→ **WHAT IS REQUIRED**
What you return must match the records below exactly, apart from the omitted pictures.

____ DATA

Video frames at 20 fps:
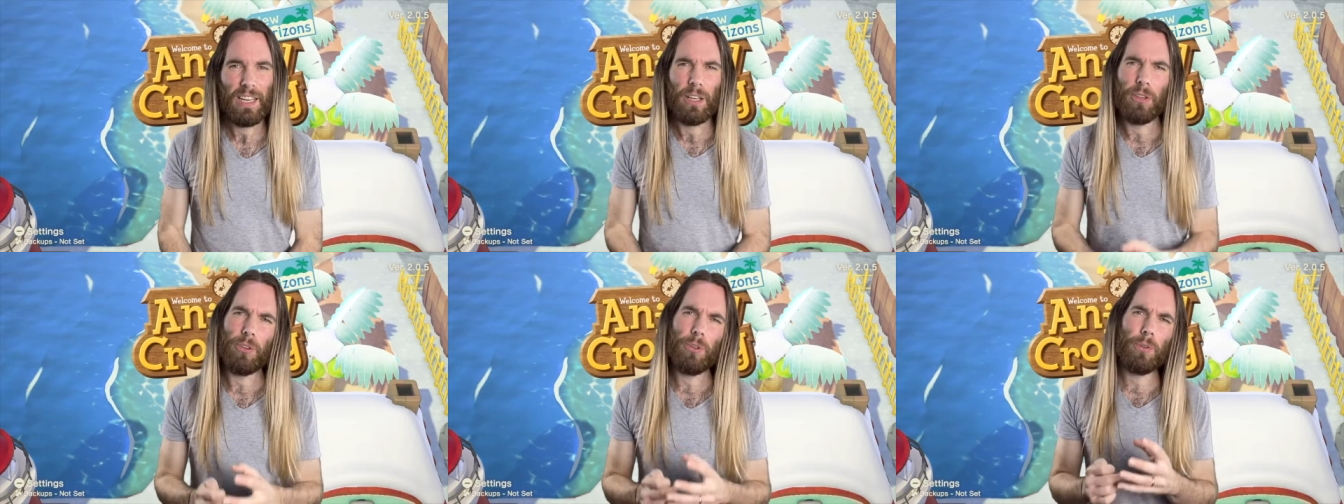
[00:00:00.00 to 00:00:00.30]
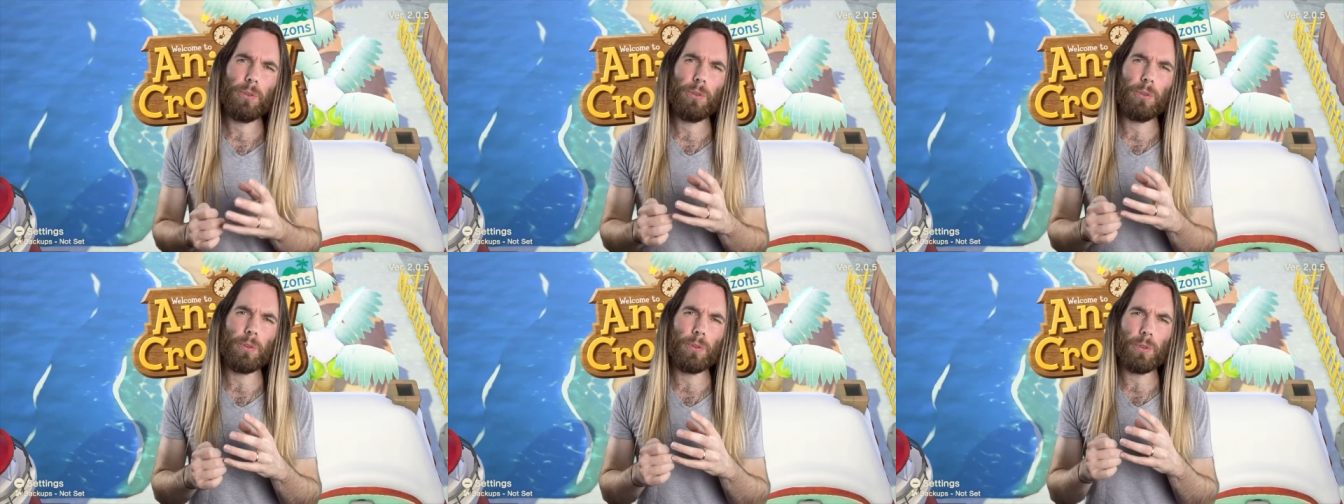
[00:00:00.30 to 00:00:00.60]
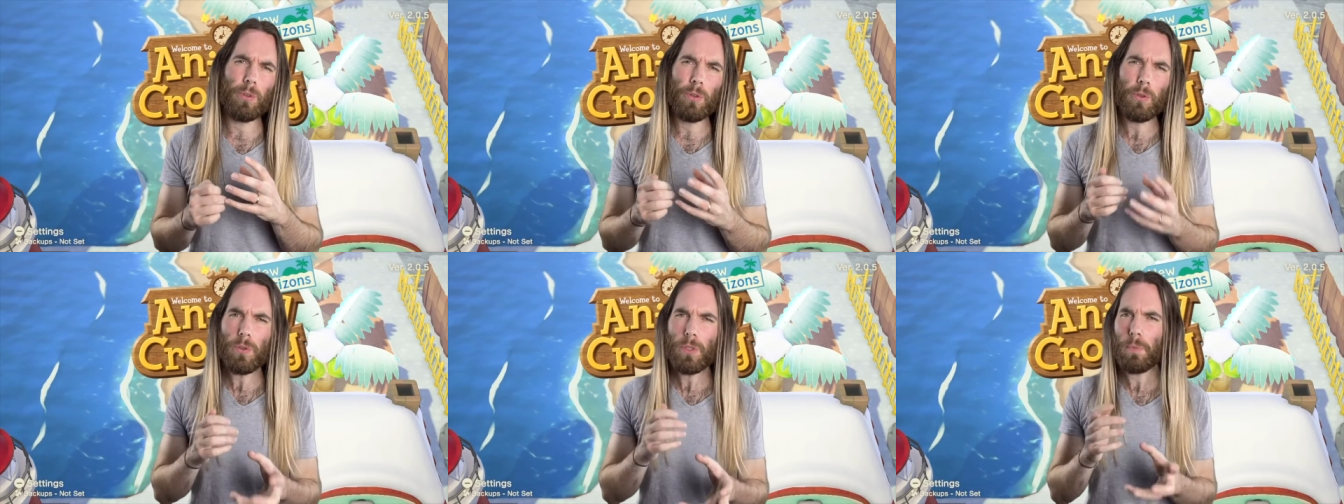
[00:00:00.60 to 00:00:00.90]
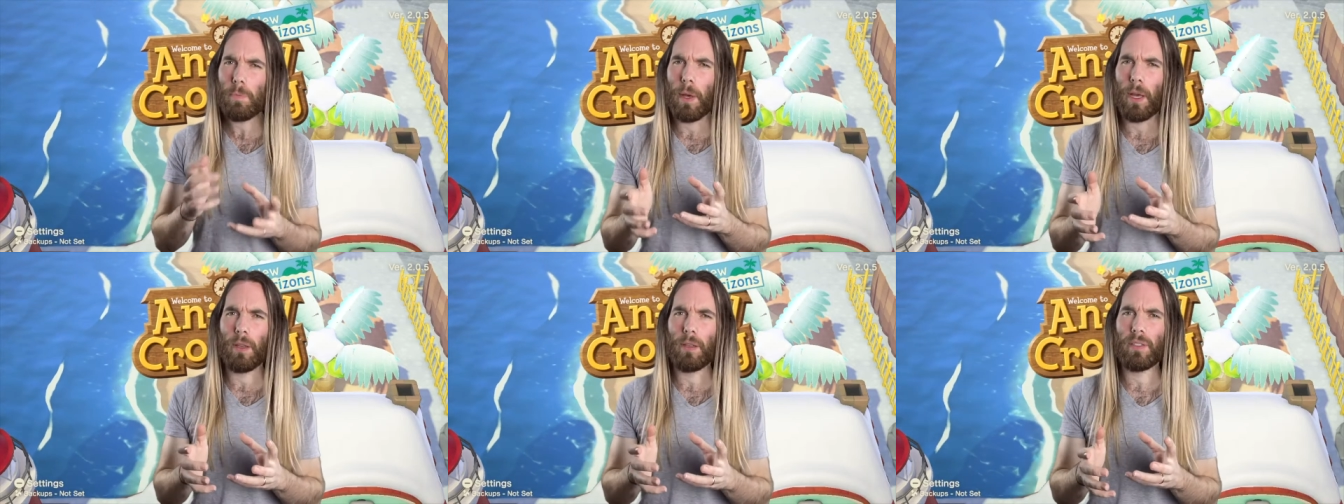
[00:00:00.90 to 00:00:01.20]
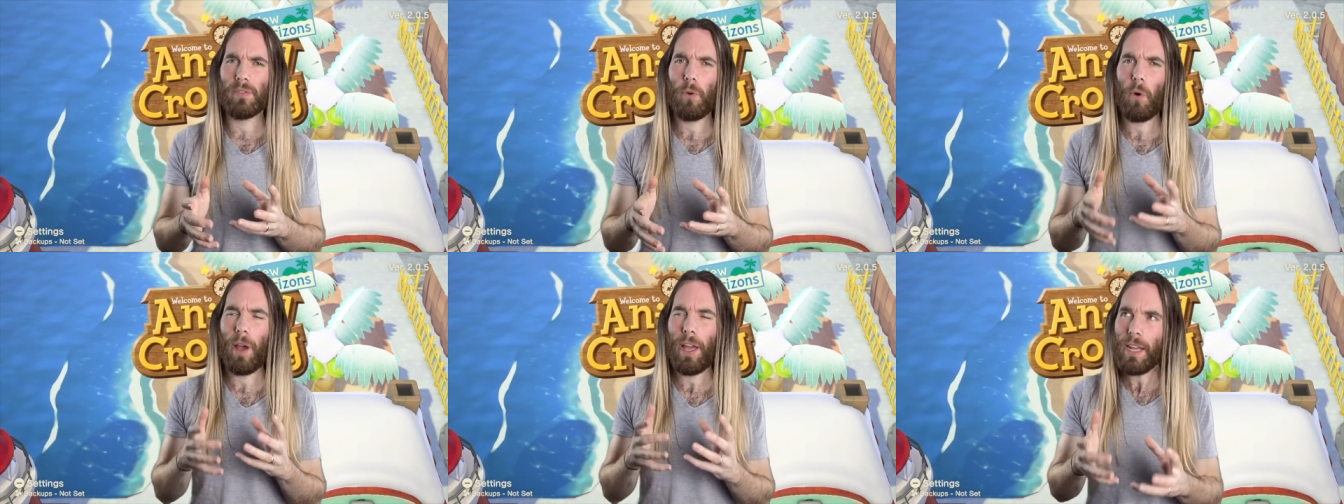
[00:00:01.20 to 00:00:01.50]
You use bells
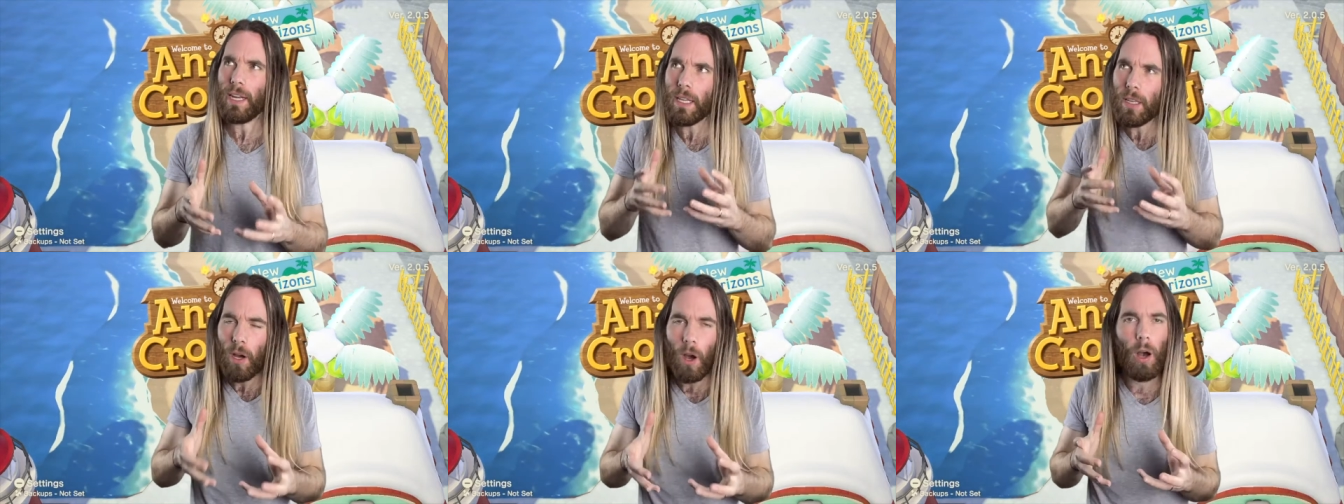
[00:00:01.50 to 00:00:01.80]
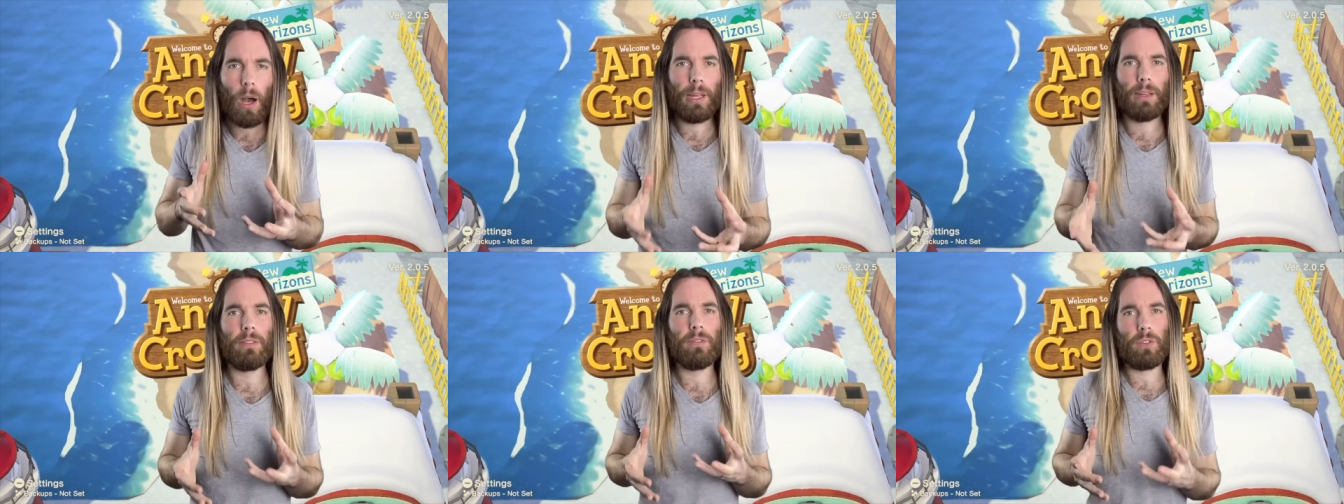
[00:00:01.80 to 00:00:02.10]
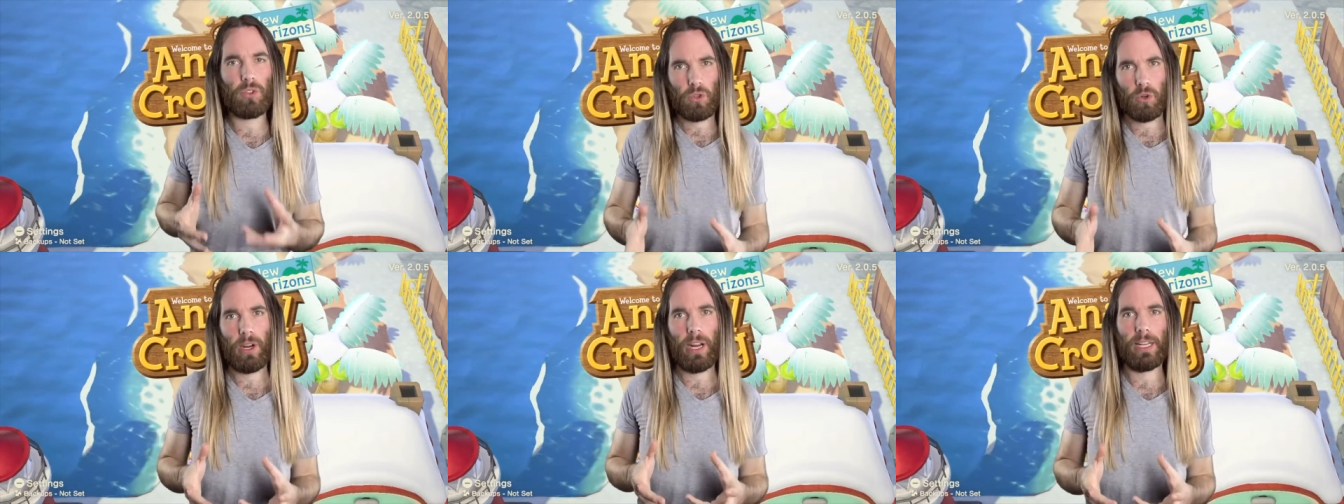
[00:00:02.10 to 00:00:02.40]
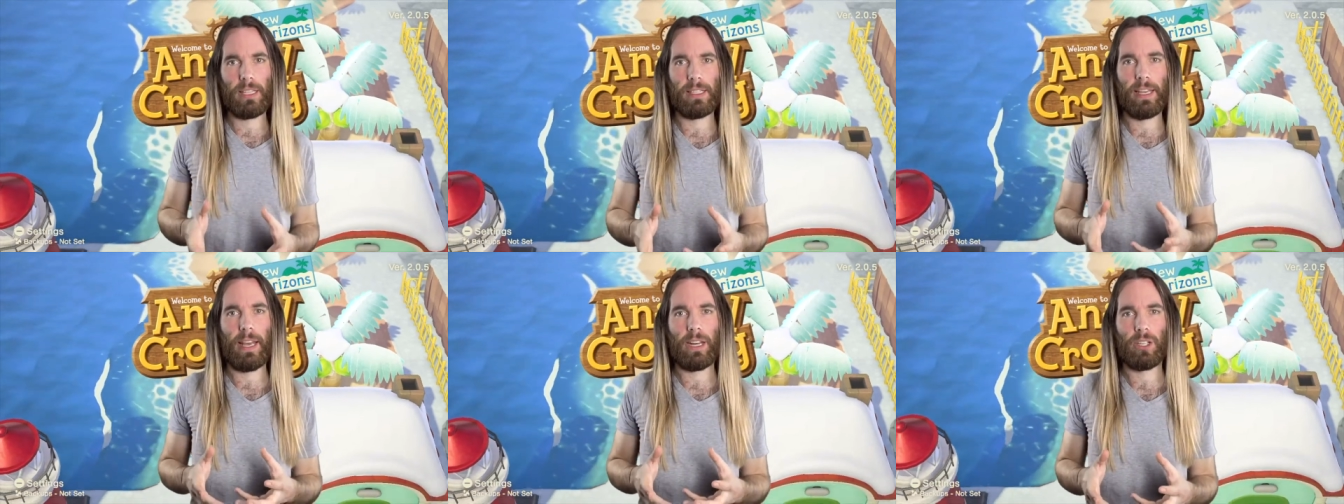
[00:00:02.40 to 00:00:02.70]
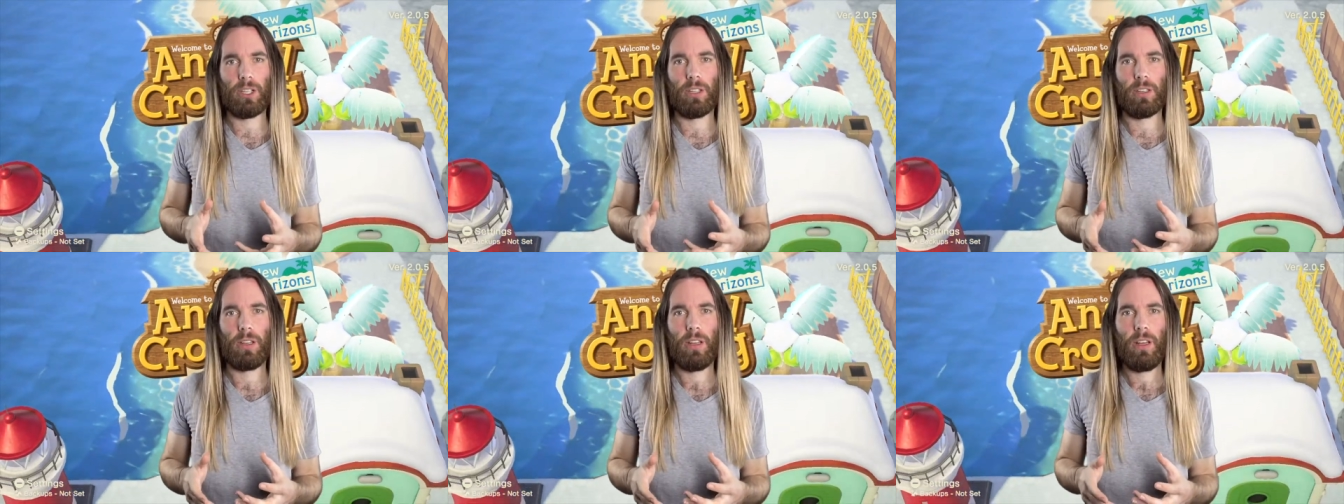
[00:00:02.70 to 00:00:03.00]
for any kind of
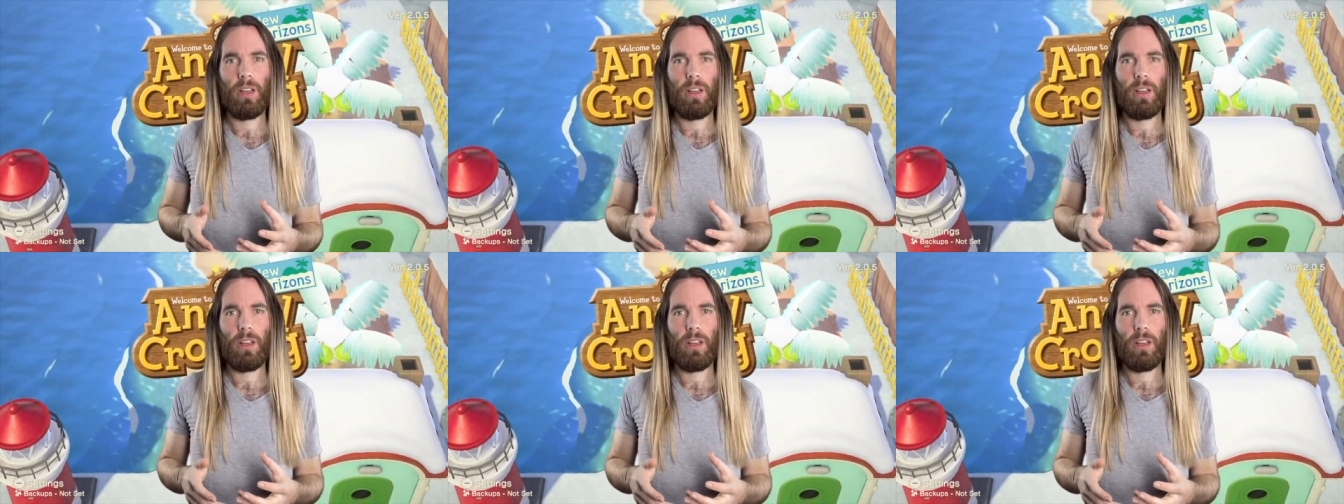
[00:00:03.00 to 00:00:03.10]
transaction.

________

→ **REPLY**
Video frames at 20 fps:
[00:00:00.00 to 00:00:00.30]
[00:00:00.30 to 00:00:00.60]
[00:00:00.60 to 00:00:00.90]
[00:00:00.90 to 00:00:01.20]
[00:00:01.20 to 00:00:01.50]
You use bells
[00:00:01.50 to 00:00:01.80]
[00:00:01.80 to 00:00:02.10]
[00:00:02.10 to 00:00:02.40]
[00:00:02.40 to 00:00:02.70]
[00:00:02.70 to 00:00:03.00]
for any kind of
[00:00:03.00 to 00:00:03.10]
transaction.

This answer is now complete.